* _What is required_
Once the pictures are removed, restate the data below word for word.

════════

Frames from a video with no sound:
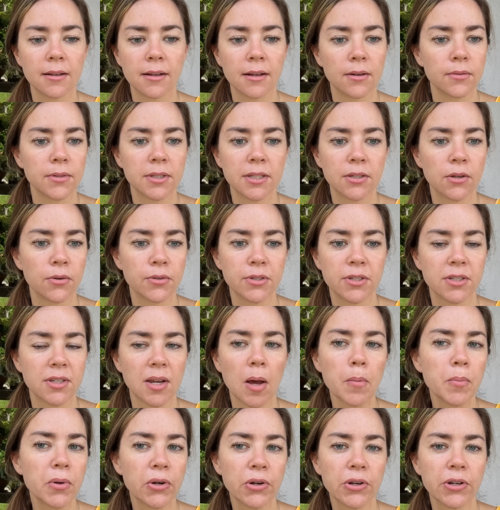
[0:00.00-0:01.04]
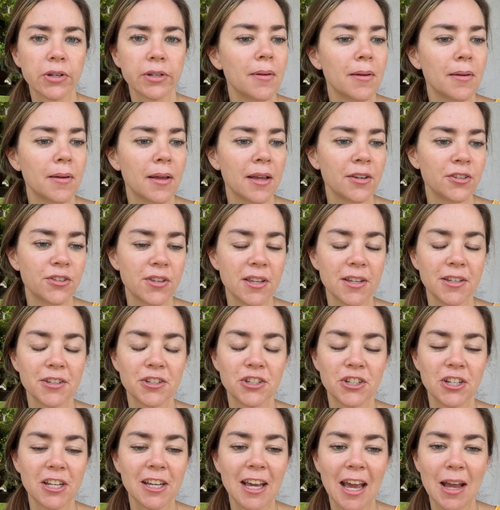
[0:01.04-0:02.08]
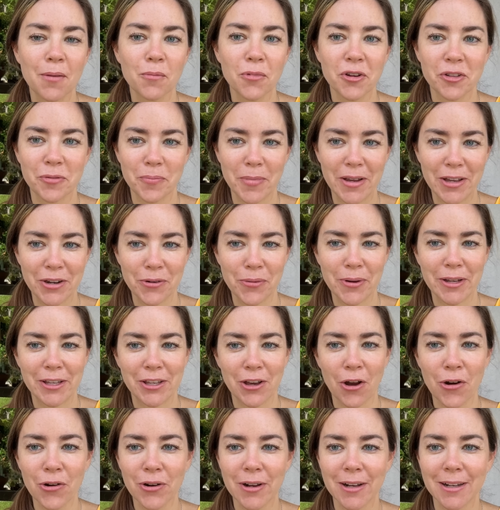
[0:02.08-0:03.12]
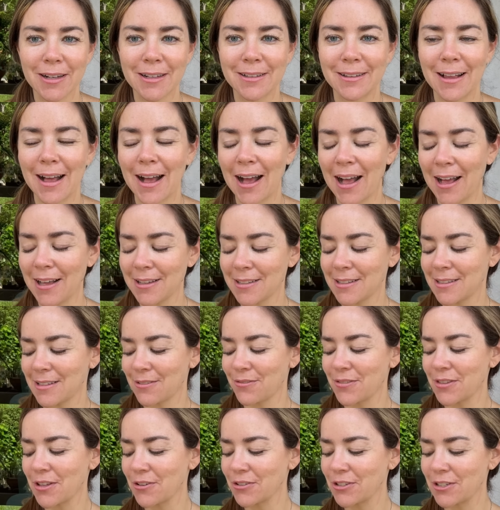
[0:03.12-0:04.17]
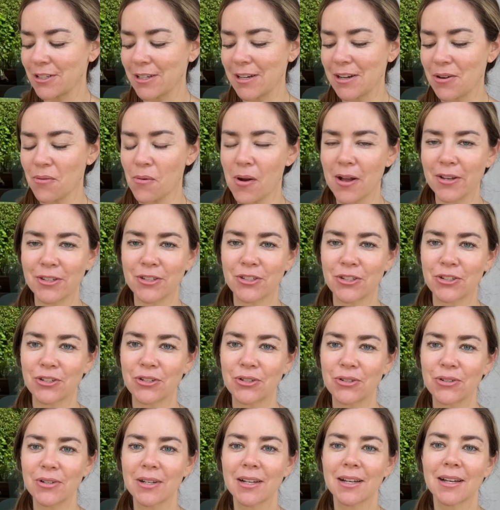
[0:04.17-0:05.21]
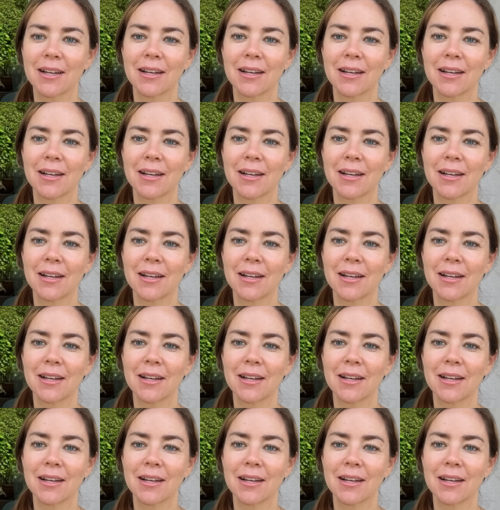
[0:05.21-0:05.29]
I was so stubborn. And then she came with me to a yoga class, even though she didn't want to.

════════

* _Result of the exercise_
Frames from a video with no sound:
[0:00.00-0:01.04]
[0:01.04-0:02.08]
[0:02.08-0:03.12]
[0:03.12-0:04.17]
[0:04.17-0:05.21]
[0:05.21-0:05.29]
I was so stubborn. And then she came with me to a yoga class, even though she didn't want to.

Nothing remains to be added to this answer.